Sen. Sherrod Brown plans to introduce a bill as early as this week that he says will guarantee thousands of retirees in Ohio receive the pensions they originally were promised.
At a news conference Monday in Youngstown with Rep. Tim Ryan, D-Niles, Brown said he wants Congress to create a new federal office that would allow no fewer than seven pension funds in the state to borrow enough money to remain solvent and continue providing pensions for retirees.
The office, which would be called the Pension Rehabilitation Fund and placed inside the U.S. Department of Treasury, would supervise the loans which would come from the sale of U.S Treasury bonds from private investors. Brown, D-Ohio, hopes to attach the bill to a larger spending bill expected to be passed at the end of the year by Congress.
“All of you here today and the thousands of retired Teamsters, miners, builders, and others across Ohio earned your pensions over a lifetime of hard work,” Brown said.
“Now those pension plans are underwater,” Brown said. “It’s bad enough that Wall Street squandered workers’ money — and it’s worse that the government that’s supposed to look out for these folks is trying to break the promise made to these workers.”
“Not on our watch,” Brown said. “We won’t allow that to happen.”
Ryan said, “We in Congress must do everything in our power to protect the retirement these Americans have earned.”
Most of those impacted are Teamsters covered by the Central States Fund, a multi-employer fund that serves trucking companies and covers 400,000 retirees across the country.
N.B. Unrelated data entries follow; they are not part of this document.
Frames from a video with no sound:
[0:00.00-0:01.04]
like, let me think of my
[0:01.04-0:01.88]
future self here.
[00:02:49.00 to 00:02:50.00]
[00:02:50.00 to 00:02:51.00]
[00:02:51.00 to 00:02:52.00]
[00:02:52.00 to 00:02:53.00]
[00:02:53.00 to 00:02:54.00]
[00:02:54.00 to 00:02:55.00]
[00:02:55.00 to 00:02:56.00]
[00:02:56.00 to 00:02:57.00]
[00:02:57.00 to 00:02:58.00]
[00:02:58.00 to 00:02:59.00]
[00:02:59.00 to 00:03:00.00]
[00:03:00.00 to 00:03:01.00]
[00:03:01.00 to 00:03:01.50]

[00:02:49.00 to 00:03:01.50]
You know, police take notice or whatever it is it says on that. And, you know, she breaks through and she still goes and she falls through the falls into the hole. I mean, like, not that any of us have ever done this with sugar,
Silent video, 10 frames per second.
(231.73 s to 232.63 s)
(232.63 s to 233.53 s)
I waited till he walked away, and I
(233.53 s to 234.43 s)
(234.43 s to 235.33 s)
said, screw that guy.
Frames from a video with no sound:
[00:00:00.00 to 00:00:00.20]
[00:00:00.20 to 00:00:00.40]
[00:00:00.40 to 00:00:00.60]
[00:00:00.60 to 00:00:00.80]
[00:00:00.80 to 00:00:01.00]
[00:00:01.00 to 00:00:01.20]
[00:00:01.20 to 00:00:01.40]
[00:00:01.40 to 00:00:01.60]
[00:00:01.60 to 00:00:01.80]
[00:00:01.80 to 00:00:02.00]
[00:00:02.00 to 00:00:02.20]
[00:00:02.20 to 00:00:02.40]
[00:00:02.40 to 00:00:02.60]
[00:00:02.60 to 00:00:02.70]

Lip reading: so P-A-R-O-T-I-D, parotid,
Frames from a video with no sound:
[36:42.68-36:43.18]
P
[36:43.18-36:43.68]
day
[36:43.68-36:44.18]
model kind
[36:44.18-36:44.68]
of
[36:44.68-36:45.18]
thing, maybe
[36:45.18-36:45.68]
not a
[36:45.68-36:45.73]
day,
Central States has warned it might have to cut pensions by an average of 22 percent for retirees because it has $35 billion in liabilities and just $17.8 billion in assets.
But, the bill also is aimed at propping up a number of other pension funds, including the United Mine Workers Pension Plan, the Ironworkers Local 17 Pension Plan, the Ohio Southwest Carpenters Pension Plan and the Bakers and Confectioners Pension Plan.
Brown’s bill is considered a more realistic approach than one he co-sponsored in 2015 with by Sen. Bernie Sanders, a Vermont independent, who wanted to prop up the plans by closing loopholes in the estate tax and ending a tax break on the sale of art. That bill had no chance of congressional approval.